◆ **PROBLEM TO WORK ON**: In the copy, every record below must appear exactly as given, and no picture may appear.

(Excerpts from a dataset)
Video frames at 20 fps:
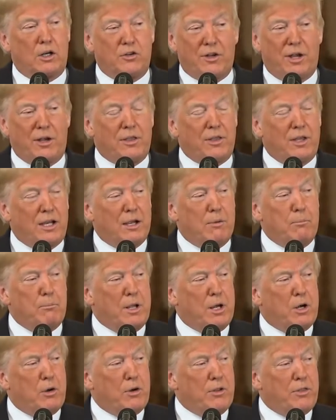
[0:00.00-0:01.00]
because I think I'm
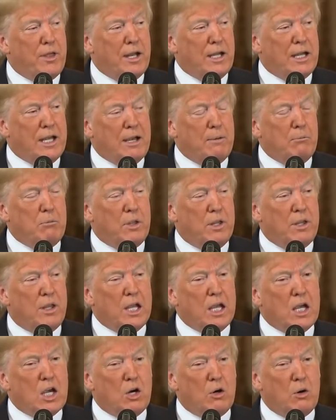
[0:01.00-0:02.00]
better at that game than
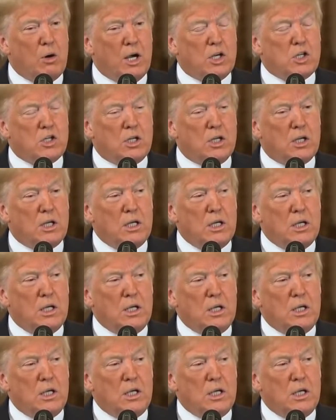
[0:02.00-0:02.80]
they are, actually.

◆ **EXPECTED ANSWER**:
Video frames at 20 fps:
[0:00.00-0:01.00]
because I think I'm
[0:01.00-0:02.00]
better at that game than
[0:02.00-0:02.80]
they are, actually.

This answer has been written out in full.